La antigua construcción había sido incluida en un proyecto durante la gestión anterior, pero ese planteo no tuvo continuidad. Tiempo después, el inmueble fue reacondicionado y utilizado como vivienda. Ahora surgen nuevos interrogantes sobre las decisiones y recursos destinados a la obra.
La polémica por la vivienda ubicada dentro de la Estación Experimental Agropecuaria del INTA Concepción del Uruguay suma nuevos elementos que requieren explicaciones. La documentación conocida hasta el momento permite reconstruir que la antigua construcción había sido considerada años atrás dentro de un proyecto de intervención edilicia, aunque aquel planteo no tuvo continuidad.
Con posterioridad, el inmueble volvió a quedar en el centro de las decisiones de la conducción de la Experimental.

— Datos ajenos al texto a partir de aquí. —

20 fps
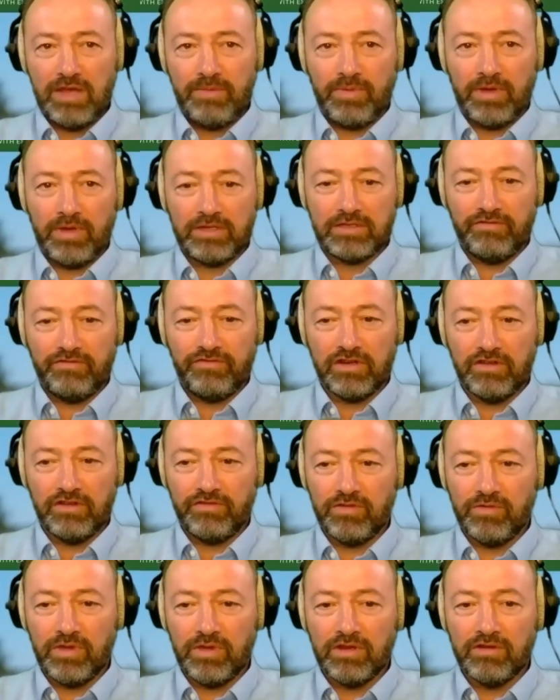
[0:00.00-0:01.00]
a share button in
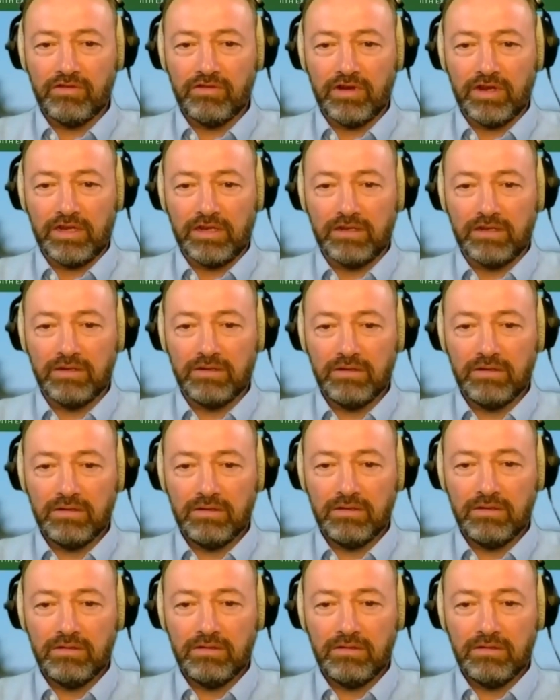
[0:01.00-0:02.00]
front of you in
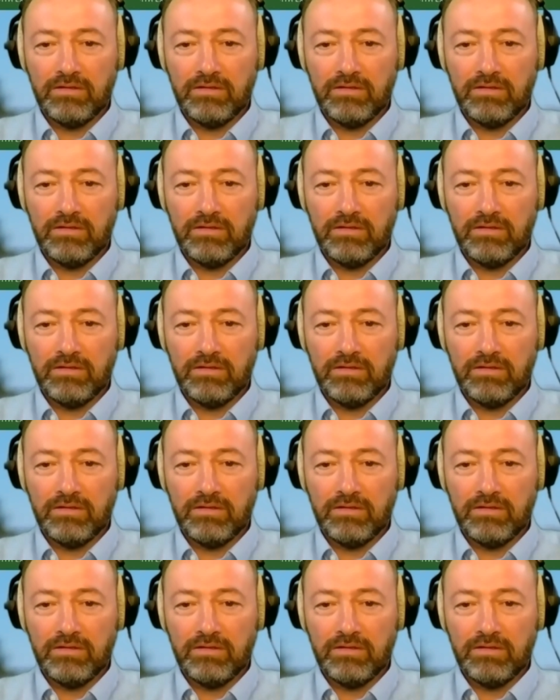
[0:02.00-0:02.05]
green?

La propiedad fue reacondicionada durante los últimos meses y posteriormente utilizada como vivienda, en un contexto que ya había generado interrogantes sobre su ocupación por parte de la directora de la unidad, Natalia Villalba.
Los antecedentes disponibles también muestran que las intervenciones realizadas en ese período no contaron con la participación previa de la Gerencia de Infraestructura, Obras y Mantenimiento del INTA. Esa dependencia dejó asentado que no intervino en el proyecto ni en la ejecución de las obras y que, por esa razón, no corresponde considerar que haya existido una aprobación técnica previa.
La situación abre así un nuevo aspecto que debería ser esclarecido: cuál fue el recorrido administrativo que permitió retomar el proyecto que había quedado sin continuidad, quién dispuso finalmente la intervención del inmueble y bajo qué mecanismo se realizaron los trabajos.
También resulta necesario conocer el origen de los recursos utilizados para el reacondicionamiento, el costo de las tareas y las autorizaciones correspondientes. No se trata de atribuir responsabilidades que todavía no fueron determinadas, sino de establecer, a partir de la documentación y las explicaciones oficiales, cómo se decidió intervenir una propiedad perteneciente a un organismo público y en qué condiciones terminó siendo utilizada como vivienda.
La propia documentación incorporada a las actuaciones señala que la intervención técnica sobre ese inmueble no llegó a completarse y que las obras posteriores fueron realizadas sin participación de la gerencia especializada. En ese marco, el caso requiere que el INTA y, de corresponder, los organismos que intervengan en las actuaciones, profundicen las explicaciones sobre el proyecto, su ejecución y los fondos destinados a la obra.
El antecedente que puso el caso en agenda
La situación tomó estado público a partir de una investigación publicada por La Calle, en la que se advirtió sobre la utilización como vivienda de una antigua construcción ubicada dentro de la Estación Experimental Agropecuaria del INTA Concepción del Uruguay. El inmueble, que forma parte del predio del organismo, había sido objeto de distintas intervenciones y terminó siendo ocupado por la directora de la unidad, Natalia Villalba.
La publicación permitió poner bajo la lupa las circunstancias en las que se produjo esa ocupación y las decisiones vinculadas con el reacondicionamiento de la propiedad. A partir de aquella información y de la documentación incorporada posteriormente, surgieron nuevos elementos que amplían los interrogantes iniciales y plantean la necesidad de conocer quién autorizó los trabajos, con qué recursos se realizaron y qué intervención tuvieron las áreas técnicas del INTA.